A company researching the potential of wave energy has been awarded £727,000 to continue its development.

Checkmate Seaenergy, based in Sheerness, was given the cash by Wave Energy Scotland, an initiative backed by the Holyrood government.

The business has spent six years developing a patented device called the Anaconda, which converts wave energy into electricity.

The Anaconda wave energy converter being tested in Strathclyde
The Anaconda wave energy converter being tested in Strathclyde

It gained the funding after successful testing in wave tanks in Haslar near Portsmouth and Strathclyde near Glasgow.

The device is made up of a rubber bulge tube and “power take-off”.

The cash-injection will be used to develop a new prototype and to improve its “tube absorber technology”.

The firm’s chief executive is Des Crampton, a former managing director of Medway Ports in Sheerness Docks and an ex-engineering manager at the town’s old steel works.

Chairman Paul Auston said: “The funding represents a significant milestone in the Anaconda journey.

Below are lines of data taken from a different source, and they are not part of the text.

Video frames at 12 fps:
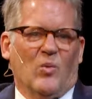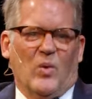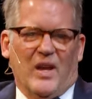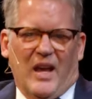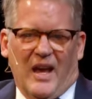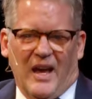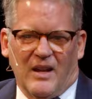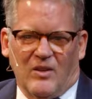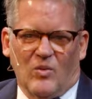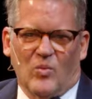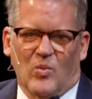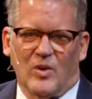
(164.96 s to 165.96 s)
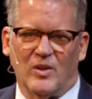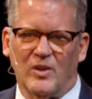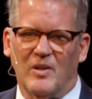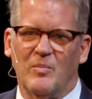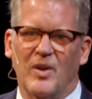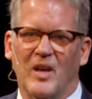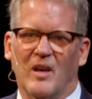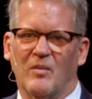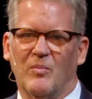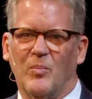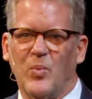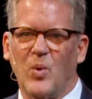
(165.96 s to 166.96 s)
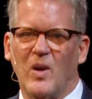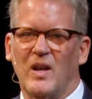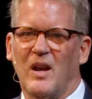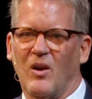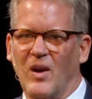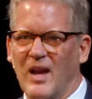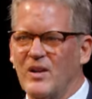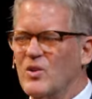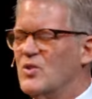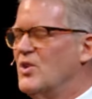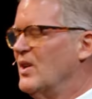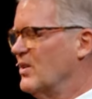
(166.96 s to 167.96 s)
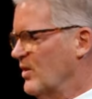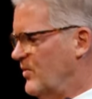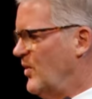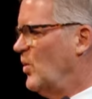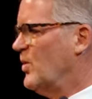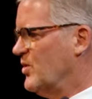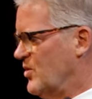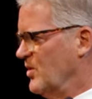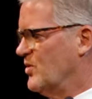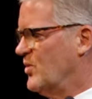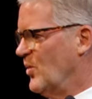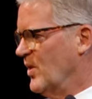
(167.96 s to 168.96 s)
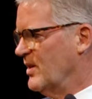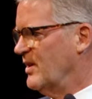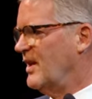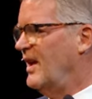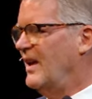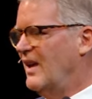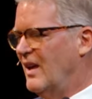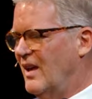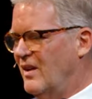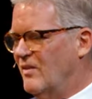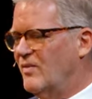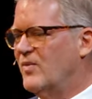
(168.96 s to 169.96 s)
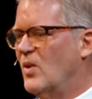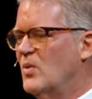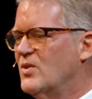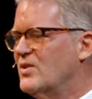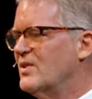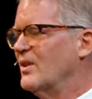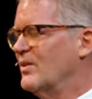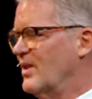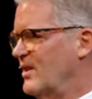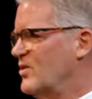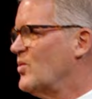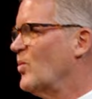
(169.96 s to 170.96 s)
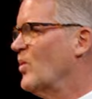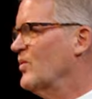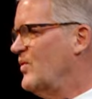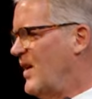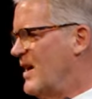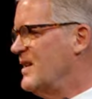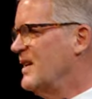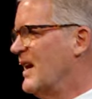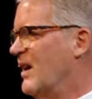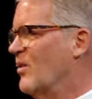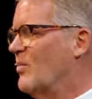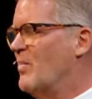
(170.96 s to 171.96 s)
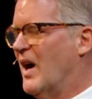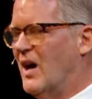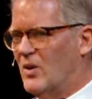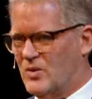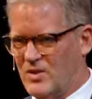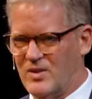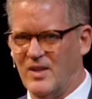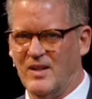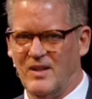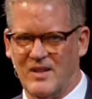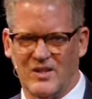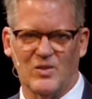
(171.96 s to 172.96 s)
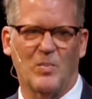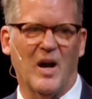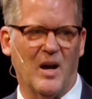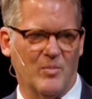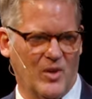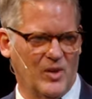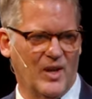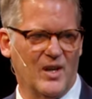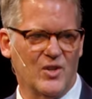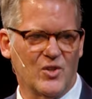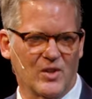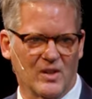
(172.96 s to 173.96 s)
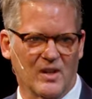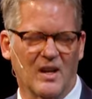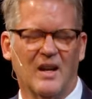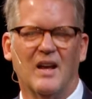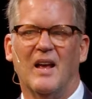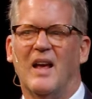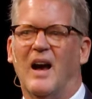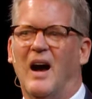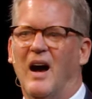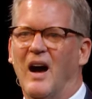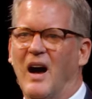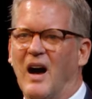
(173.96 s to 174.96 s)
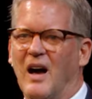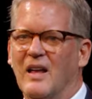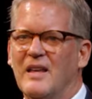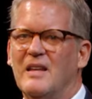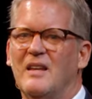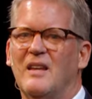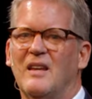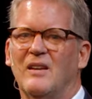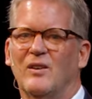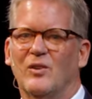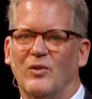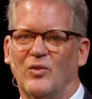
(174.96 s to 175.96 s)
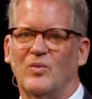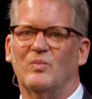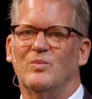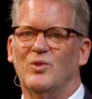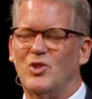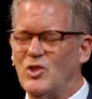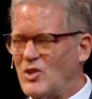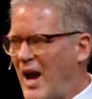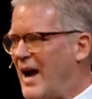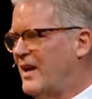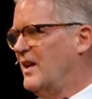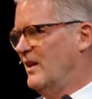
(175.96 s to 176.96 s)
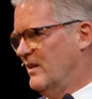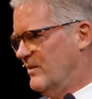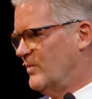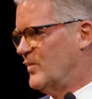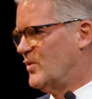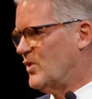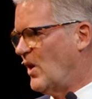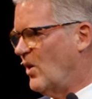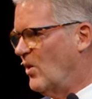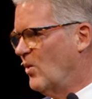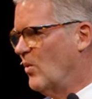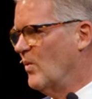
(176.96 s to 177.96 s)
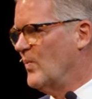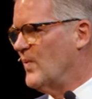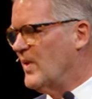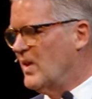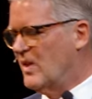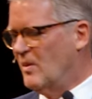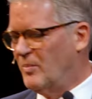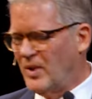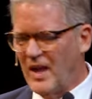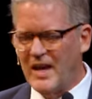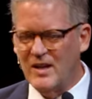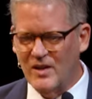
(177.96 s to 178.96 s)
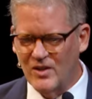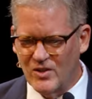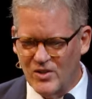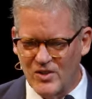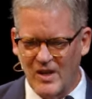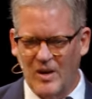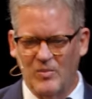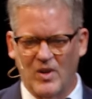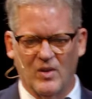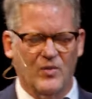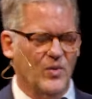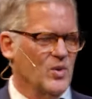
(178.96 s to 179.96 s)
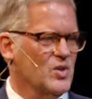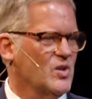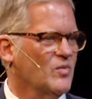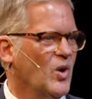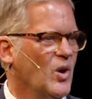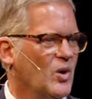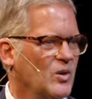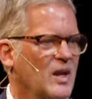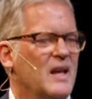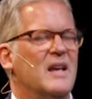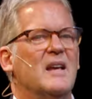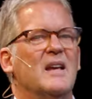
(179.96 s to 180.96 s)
We hadn't really been putting our energy and our focus into it. And folks, the things that we're finding out about this population uh, is shocking. So the plan is I'm going to first of all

“Investment into the invention has been mainly funded by Checkmate from its own resources.

“With Wave Energy Scotland, an arm of the Scottish government, providing, cumulatively, over a million pounds of additional investment, this is a clear signal of confidence in the invention and in its ability to deliver a step change in the costs of generating electrical power from the waters around coastal areas.”